An agreement to foster employment - the 'pact for employment and development' (Patto per l'occupazione e lo sviluppo) - was signed on 2 May 2002 by the Milan municipal authorities, trade unions and employers' organisations.

The new agreement comes some two years after an earlier 'employment pact' (Patto per il lavoro) signed in February 2000, which caused a split in the union ranks, when the General Confederation of Italian Workers (Confederazione Generale Italiana del Lavoro, Cgil), which had been severely critical of the contents of the agreement, refused to sign it (IT9908251F and IT0003264N). The dispute continued during the period of the pact's application, and it focused both on the appropriateness of measures applicable only to certain disadvantaged categories of job-seekers - which according to Cgil would introduce forms of discrimination among workers - and on the actual effectiveness of the instruments devised to support employment. The signatories of the February 2000 pact have, however, made a positive assessment of the results achieved, especially regarding the innovations made to the types of employment relationship that can be utilised within the pact's framework and the support given to weak segments of the labour force (IT0103278F).

The new agreement has been endorsed by all the main trade union organisations, including Cgil. It has been signed by the municipal administration, the Chamber of Commerce (Camera di Commercio), 10 employers' associations - including Assolombarda (the provincial employers' association affiliated to the Confindustria confederation), the Association of Small and Medium Firms of the province of Milan (Api Milano), the Union of Commerce, Tourism and Services (Unione del commercio, del turismo e dei servizi- the local structure of the Confcommercio confederation) and associations representing artisanal firms and cooperatives - and the three trade union confederations - Cgil, the Italian Confederation of Workers' Unions (Confederazione Italiana Sindacati Lavoratori, Cisl) and the Union of Italian Workers (Unione Italiana del Lavoro, Uil).

The Milan pact for employment and growth

The Milan pact for employment and growth is a framework agreement which lays down a series of goals and instruments to be implemented subsequently in more specific agreements. It is experimental in nature and is valid for two years.

The pact recognises the importance of local actors in the definition of active labour policies and for employment creation, in the light of both recent changes to the Italian Constitution which give significant powers to local authorities on these matters, and the European employment strategy, which emphasises the importance of local development.

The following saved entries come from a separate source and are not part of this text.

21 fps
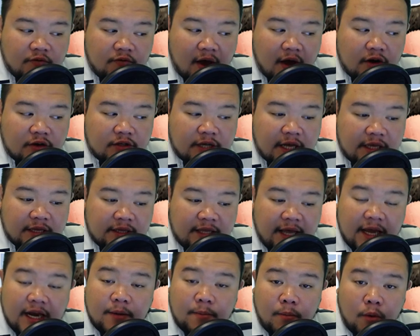engine
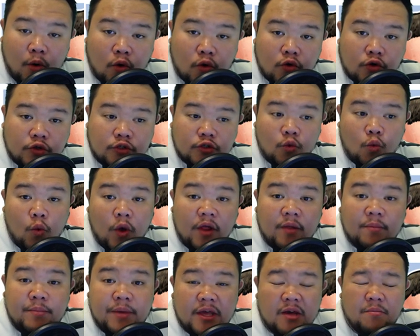providers and data
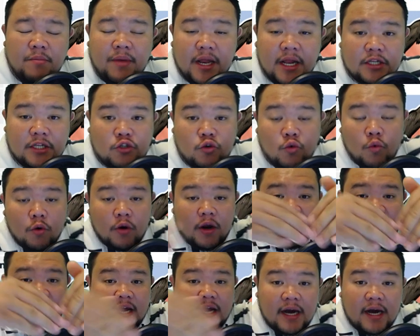brokers will be omitted.
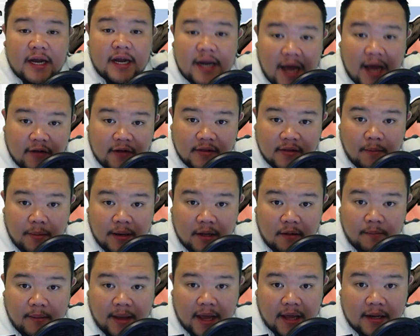So we're going to cut
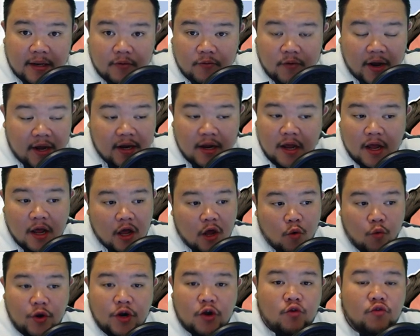out the middleman,
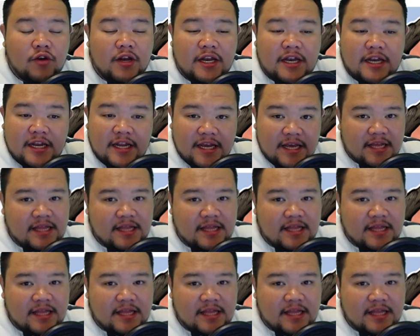right? We don't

The main objectives set by the pact are the following:

  • support for innovative sectors, research, the 'advanced tertiary' sector, commerce, tourism and services, as well as existing production activities, also with a view to the Europe-wide role that Milan may assume within the framework of the single currency system;
  • improved responses to the new needs of citizens in terms of environment, transport and health services, including homecare;
  • raising the employment rate to European average levels and combating long-term unemployment, with particular reference to weaker categories of worker (workers aged over 40 expelled from the labour market, unemployed immigrants etc);
  • supporting the participation in active life of persons at risk of social exclusion;
  • the regularisation of irregular work (the so-called 'emergence of clandestine work');
  • the organisation of widespread continuing training schemes to foster the adaptability of firms and workers, also involving joint bodies; and
  • the devising by the municipality of Milan of an action programme to foster economic and employment growth and the quality of work (including by means of appropriate policies on public contract procurement), and to increase the city's attractiveness with respect to the location of new economic activities.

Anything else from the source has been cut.